▸ **PROBLEM**
What is needed is an exact copy of the lines in the listing below, from the one with "(126.06 s to 127.06 s)" up to and including the one with "Lip reading: And", with no other lines.

*** EXCERPTED RECORDS Section Begins ***

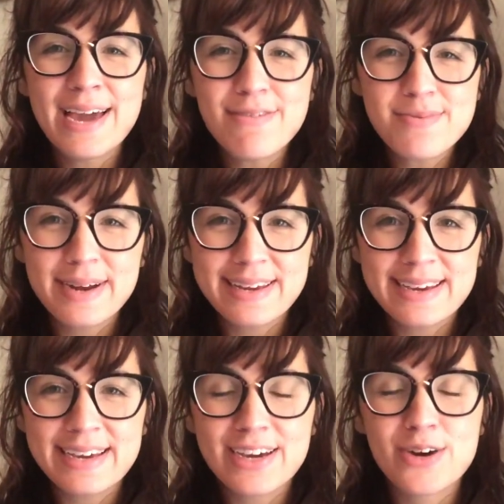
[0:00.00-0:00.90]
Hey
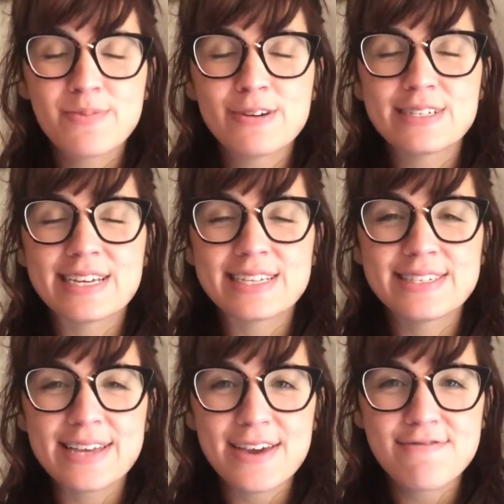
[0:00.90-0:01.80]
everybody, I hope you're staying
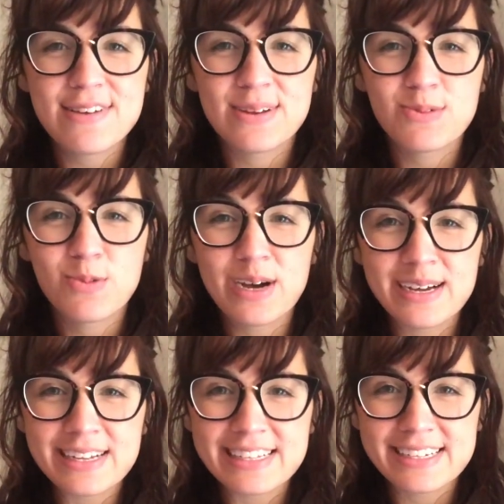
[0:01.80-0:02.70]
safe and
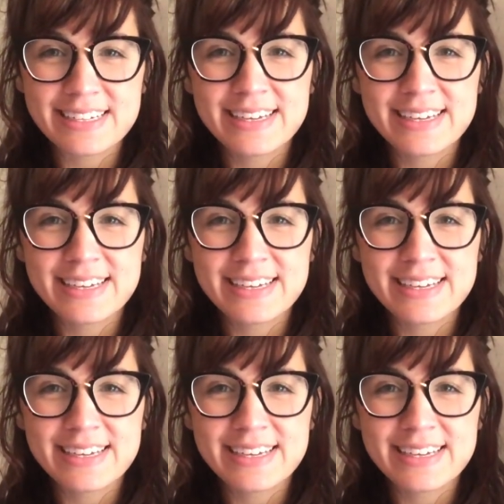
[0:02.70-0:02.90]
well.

*** EXCERPTED RECORDS Section Ends ***
*** EXCERPTED RECORDS Section Begins ***

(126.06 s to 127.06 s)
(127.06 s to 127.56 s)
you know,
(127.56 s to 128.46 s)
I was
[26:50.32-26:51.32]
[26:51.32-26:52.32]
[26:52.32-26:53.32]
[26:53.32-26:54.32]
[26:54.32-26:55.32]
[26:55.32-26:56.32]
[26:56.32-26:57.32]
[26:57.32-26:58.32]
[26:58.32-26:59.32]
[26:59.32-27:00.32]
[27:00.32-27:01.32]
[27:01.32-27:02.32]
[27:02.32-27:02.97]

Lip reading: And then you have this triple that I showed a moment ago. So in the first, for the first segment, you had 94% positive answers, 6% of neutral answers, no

*** EXCERPTED RECORDS Section Ends ***

▸ **TASK RESULT**
(126.06 s to 127.06 s)
(127.06 s to 127.56 s)
you know,
(127.56 s to 128.46 s)
I was
[26:50.32-26:51.32]
[26:51.32-26:52.32]
[26:52.32-26:53.32]
[26:53.32-26:54.32]
[26:54.32-26:55.32]
[26:55.32-26:56.32]
[26:56.32-26:57.32]
[26:57.32-26:58.32]
[26:58.32-26:59.32]
[26:59.32-27:00.32]
[27:00.32-27:01.32]
[27:01.32-27:02.32]
[27:02.32-27:02.97]

Lip reading: And then you have this triple that I showed a moment ago. So in the first, for the first segment, you had 94% positive answers, 6% of neutral answers, no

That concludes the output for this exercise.